Estelas
Vemos muy poco el cielo en las ciudades, entre edificios, escaparates, muros, farolas, anuncios y señales. Nos perdemos con ello la percepción cotidiana de nuestro minúsculo tamaño y de nuestra pertenencia a un todo que nos trasciende. Tampoco percibimos la infinita variedad de formas y colores suspendidas sobre nuestras cabezas, acompañadas casi siempre en nuestros días de esas estelas, señales escritas que dejan los aviones, auténticas firmas químicas pasajeras del ser humano entre las nubes.

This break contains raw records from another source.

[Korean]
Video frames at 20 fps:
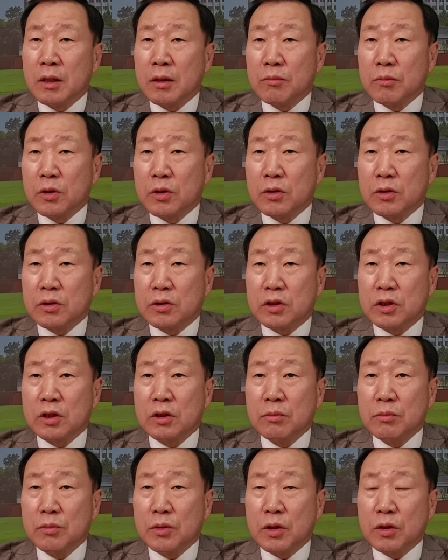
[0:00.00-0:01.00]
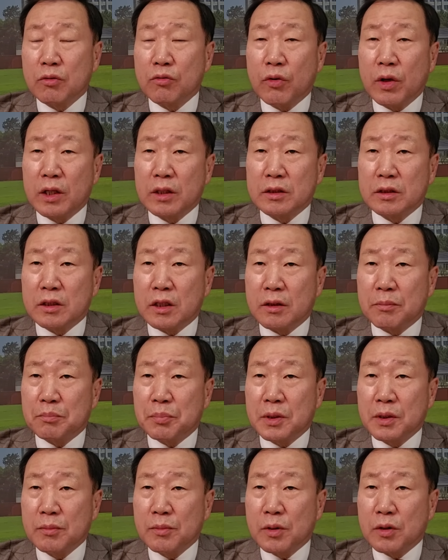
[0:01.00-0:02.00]
뭐 친명횡재,
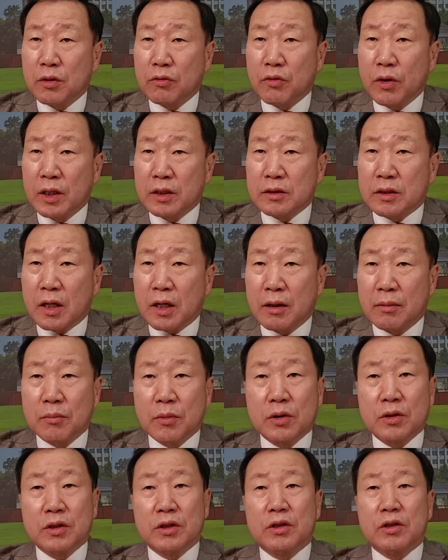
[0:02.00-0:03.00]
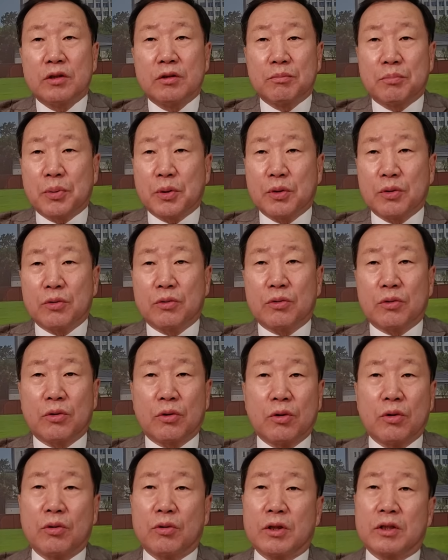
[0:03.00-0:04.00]
비명행사뭐 이런 표현으로
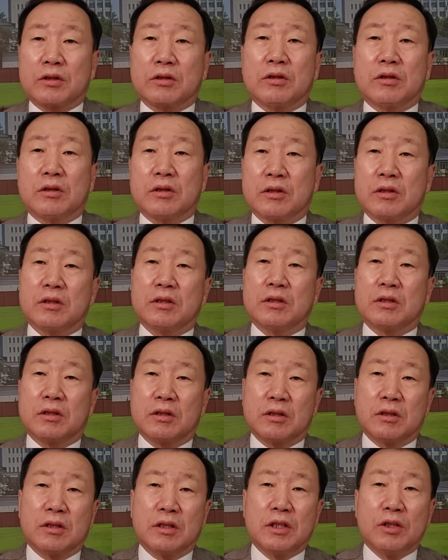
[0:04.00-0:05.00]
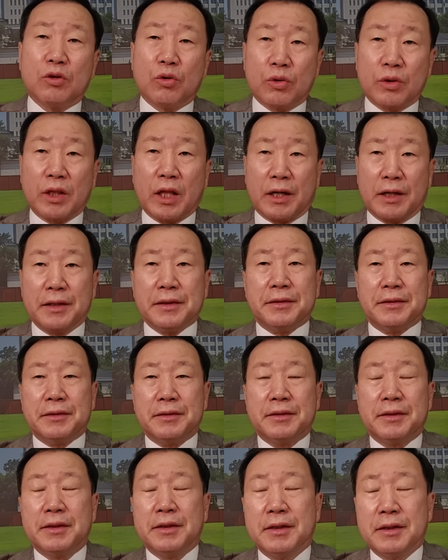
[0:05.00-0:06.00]
언론에서 그 인용되는
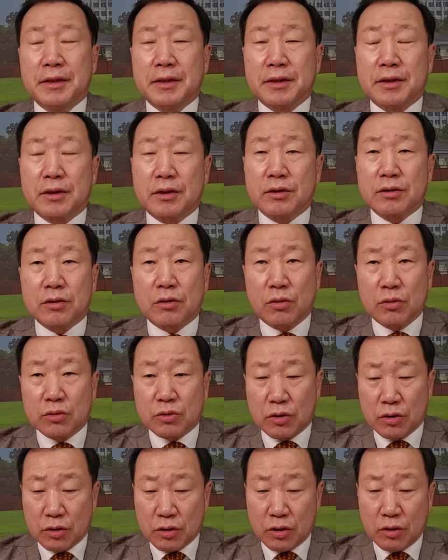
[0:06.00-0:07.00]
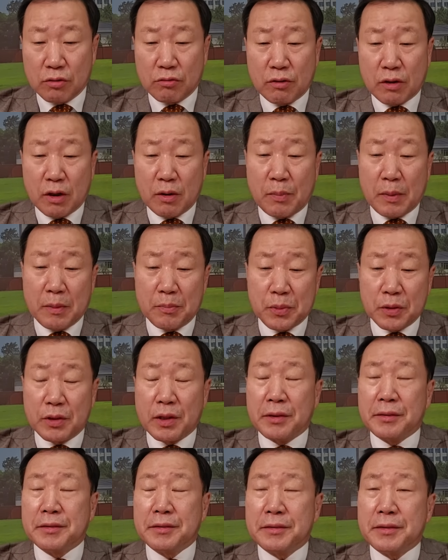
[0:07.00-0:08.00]
그런 공천 결과가
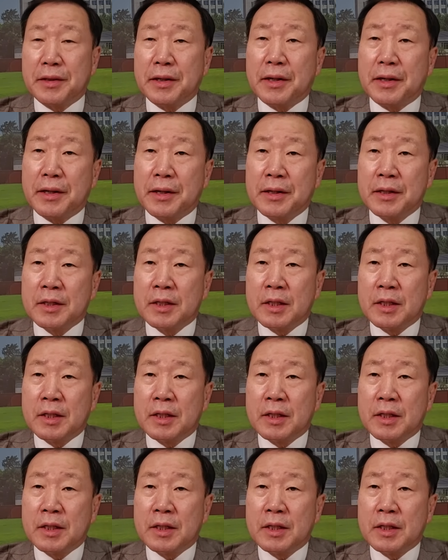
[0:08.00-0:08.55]
발표됐는데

Para mí, pintar cielos supone la total libertad formal, la ductilidad absoluta, las posibilidades sin fin y la tentación de dejar volar la imaginación y la experimentación de forma impune, un poco como al pintar agua. Con cada medio artístico ensayado las posibilidades de abstracción estallan de nuevo. Las estelas nos permiten trazar agresivas rasgaduras con forma artificial, a veces incluso rectas, entre tanta exuberancia «informalista» natural: esos caminos son nuestro rastro, nuestra huella, nuestra escritura. La de nuestro hoy, de nuestro ahora: no las podía haber en los cielos más antiguos, en los cuadros de los clásicos.